Le soir

 

                                                    À M. MÉNIER

 

 

Quand du soleil couchant s’affaiblit la lumière,

J’aime, après mon travail et le repas du soir,

M’éloigner quelque peu de mon humble chaumière

Et sur l’herbe encor chaude, une heure, aller m’asseoir.

 

Et cette heure est pour moi d’un long jour la plus belle,

Celle où je puis penser, du moins en liberté ;

Là, mon être grandit, ma foi se renouvelle,

Et le calme renaît dans mon cœur agité ;

 

Jusqu’à Dieu qui me voit j’élève ma pensée ;

C’est l’instant où je prie et ce n’est pas en vain :

Combien de fois j’ai vu ma prière exaucée,

Et l’espoir, doux rayon, descendre dans mon sein !

 

Dieu me tendit la main dans mes jours de détresse,

Releva mon courage au lieu de l’émousser ;

Et s’il n’a pas voulu m’accorder la richesse,

C’est par lui que j’apprends du moins à m’en passer.

 

C’est lui qui m’inspira, bien plutôt que ma muse,

Les chants qui m’ont valu de nombreux protecteurs ;

Je dois à sa bonté, dont jamais je n’abuse,

Un peu de renommée et des succès flatteurs.

 

Et pourtant qu’ai-je fait ? j’ai chanté mon village,

Ma navette, et surtout mes premières amours ;

J’ai chanté les plaisirs qu’on éprouve au bel âge ;

Ils sont bien loin de moi, je m’en souviens toujours.

 

Je n’ai pas mis en vers d’étranges rêveries ;

Faut-il pour divaguer se creuser le cerveau ?

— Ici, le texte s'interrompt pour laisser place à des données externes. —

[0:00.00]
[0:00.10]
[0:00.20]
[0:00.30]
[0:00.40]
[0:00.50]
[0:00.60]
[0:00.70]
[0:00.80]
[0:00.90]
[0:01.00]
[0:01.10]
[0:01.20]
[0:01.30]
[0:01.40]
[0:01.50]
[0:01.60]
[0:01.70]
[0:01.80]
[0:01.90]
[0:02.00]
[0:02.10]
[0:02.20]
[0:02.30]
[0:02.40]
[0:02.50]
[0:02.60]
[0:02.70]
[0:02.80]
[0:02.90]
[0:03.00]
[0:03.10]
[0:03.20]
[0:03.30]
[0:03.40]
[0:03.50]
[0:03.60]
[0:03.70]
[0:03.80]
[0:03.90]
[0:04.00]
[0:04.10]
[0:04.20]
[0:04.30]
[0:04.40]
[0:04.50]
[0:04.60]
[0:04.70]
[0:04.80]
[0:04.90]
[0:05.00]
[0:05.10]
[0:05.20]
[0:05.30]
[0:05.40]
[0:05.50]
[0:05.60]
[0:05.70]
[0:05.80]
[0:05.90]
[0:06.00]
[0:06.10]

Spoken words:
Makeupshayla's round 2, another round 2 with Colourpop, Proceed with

Simples, comme le sont les fleurs de nos prairies,

Mes chants, vous le savez, n’offrent rien de nouveau.

 

La beauté bien souvent nous charme sans parure,

Elle n’a pas besoin d’un éclat emprunté.

Le poète inspiré par la sainte nature

Captive quelquefois par sa simplicité.

 

– Mais c’est trop m’oublier, et j’ai dépassé l’heure ;

Seuls, quelques vers luisants éclairent mon chemin ;

Ma femme qui m’attend s’ennuie en ma demeure ;

Ma chère solitude, adieu jusqu’à demain.

 

 

 

MAGU, Poésies de Magu, tisserand, 1846.